> [YOUR ASSIGNMENT]: Your reply should consist only of the lines from the one with "get the money, you get the answers." through the end of the entries, transcribed exactly. Pictures stay out.

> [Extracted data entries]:
Content starts

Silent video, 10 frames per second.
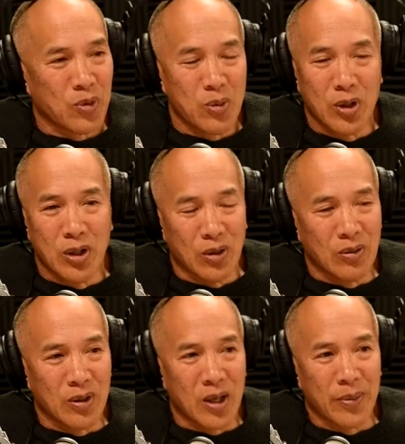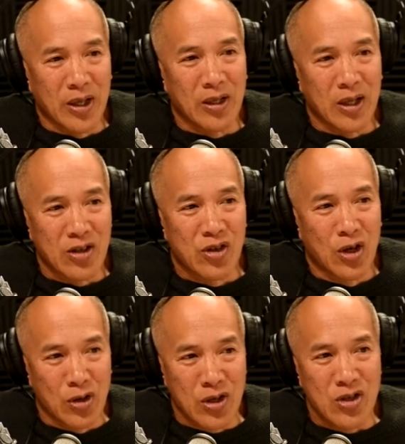We will. I mean, as
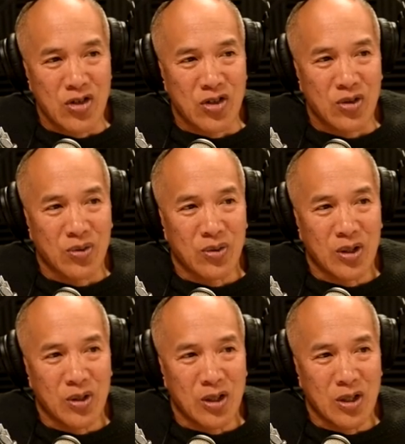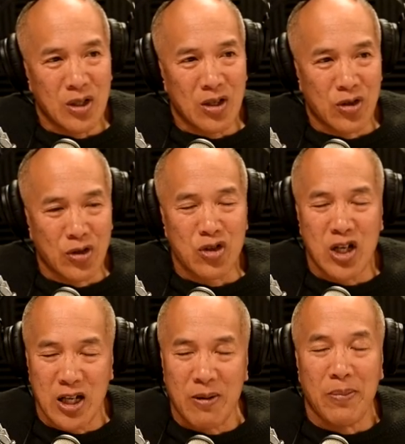long as as long as you
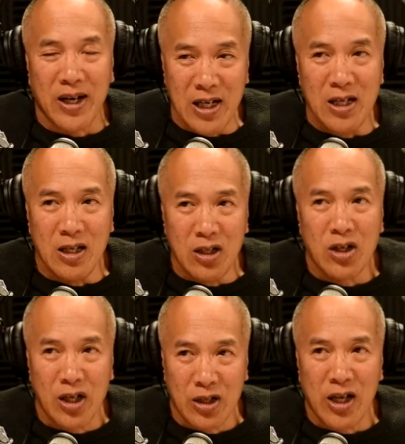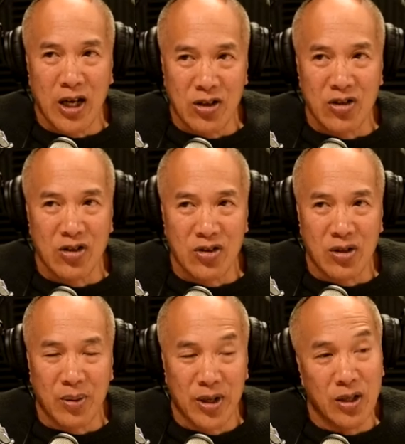get the money, you get the answers.
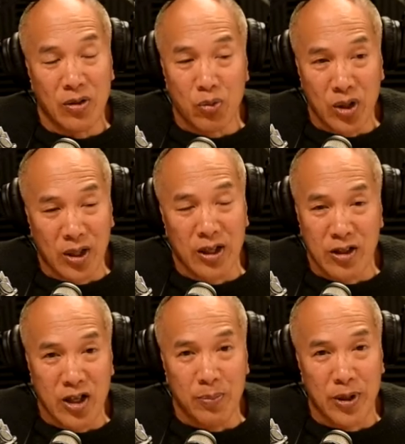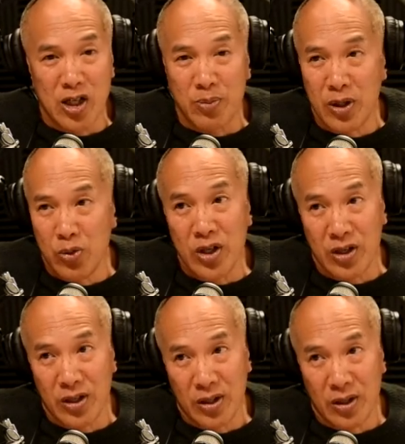Mm. I mean, really, the template's been
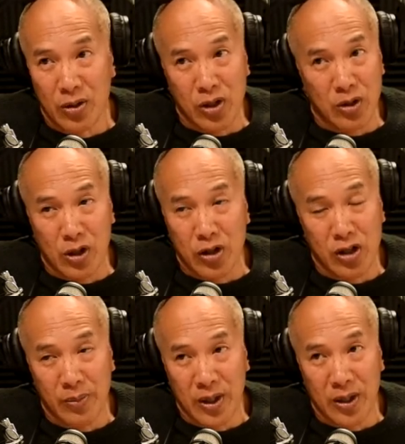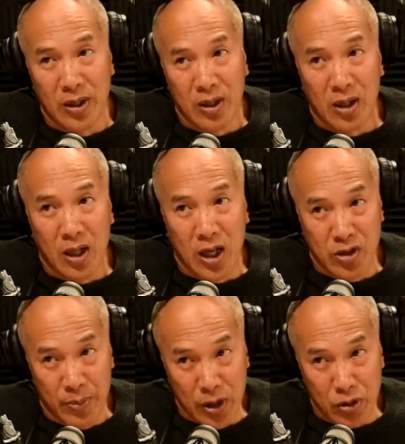written. Look at leukemia. Yeah.
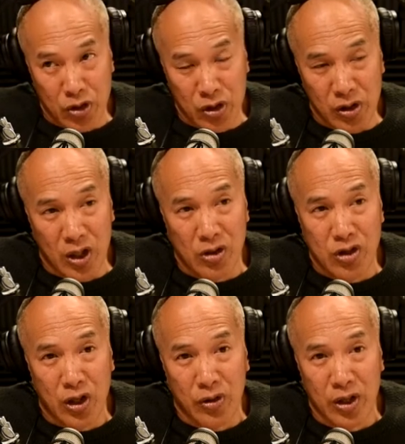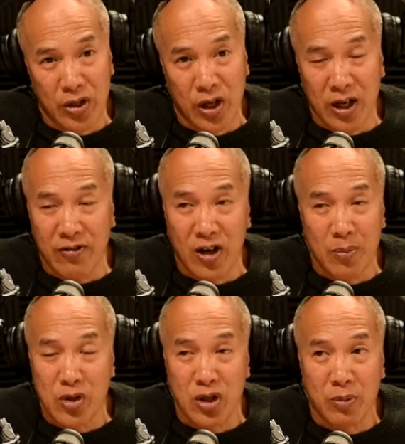As a medical student, I was told that
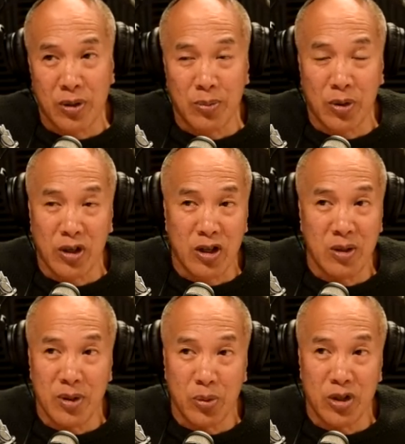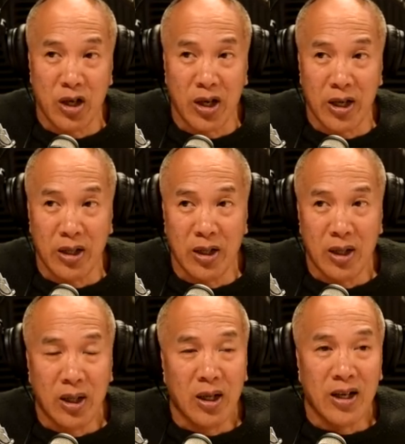95% of people with leukemia would die.
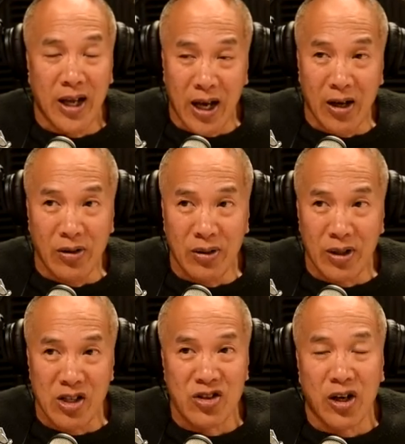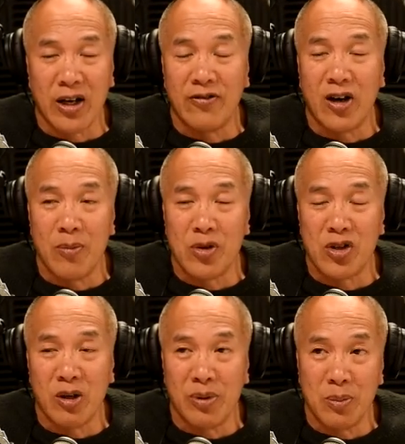Yeah. Now it's
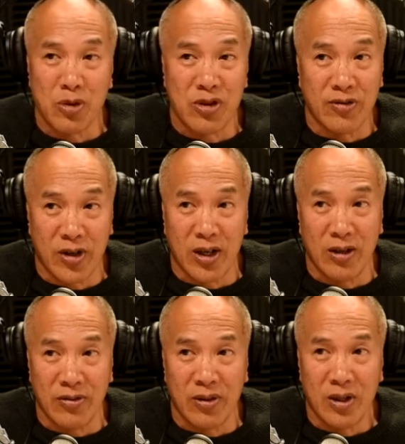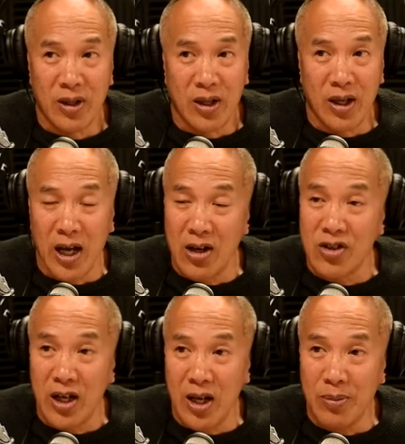95% of people survive. Survive, yeah. And how's
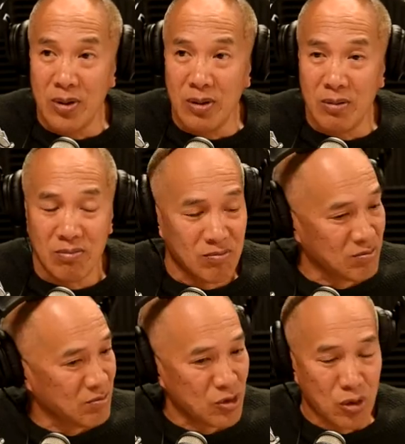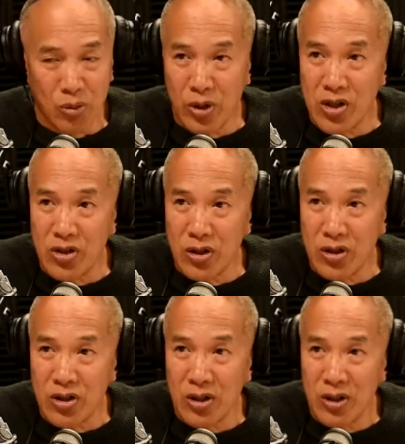that happened? It's all
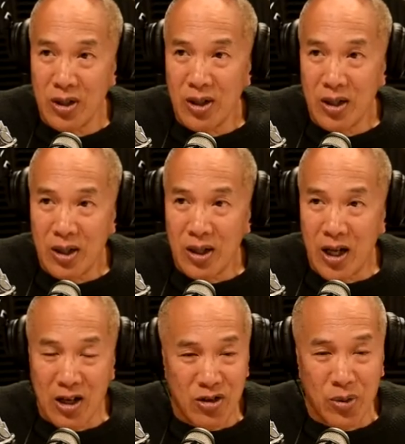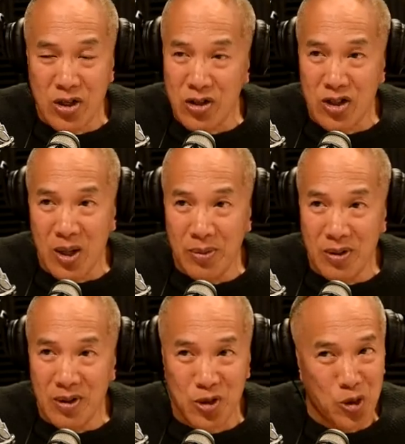research. Absolutely. How's the research
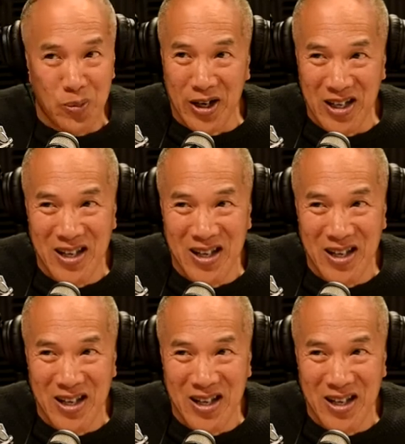happen? It's all money.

Content ends

> [RESPONSE BELOW]:
get the money, you get the answers.
Mm. I mean, really, the template's been
written. Look at leukemia. Yeah.
As a medical student, I was told that
95% of people with leukemia would die.
Yeah. Now it's
95% of people survive. Survive, yeah. And how's
that happened? It's all
research. Absolutely. How's the research
happen? It's all money.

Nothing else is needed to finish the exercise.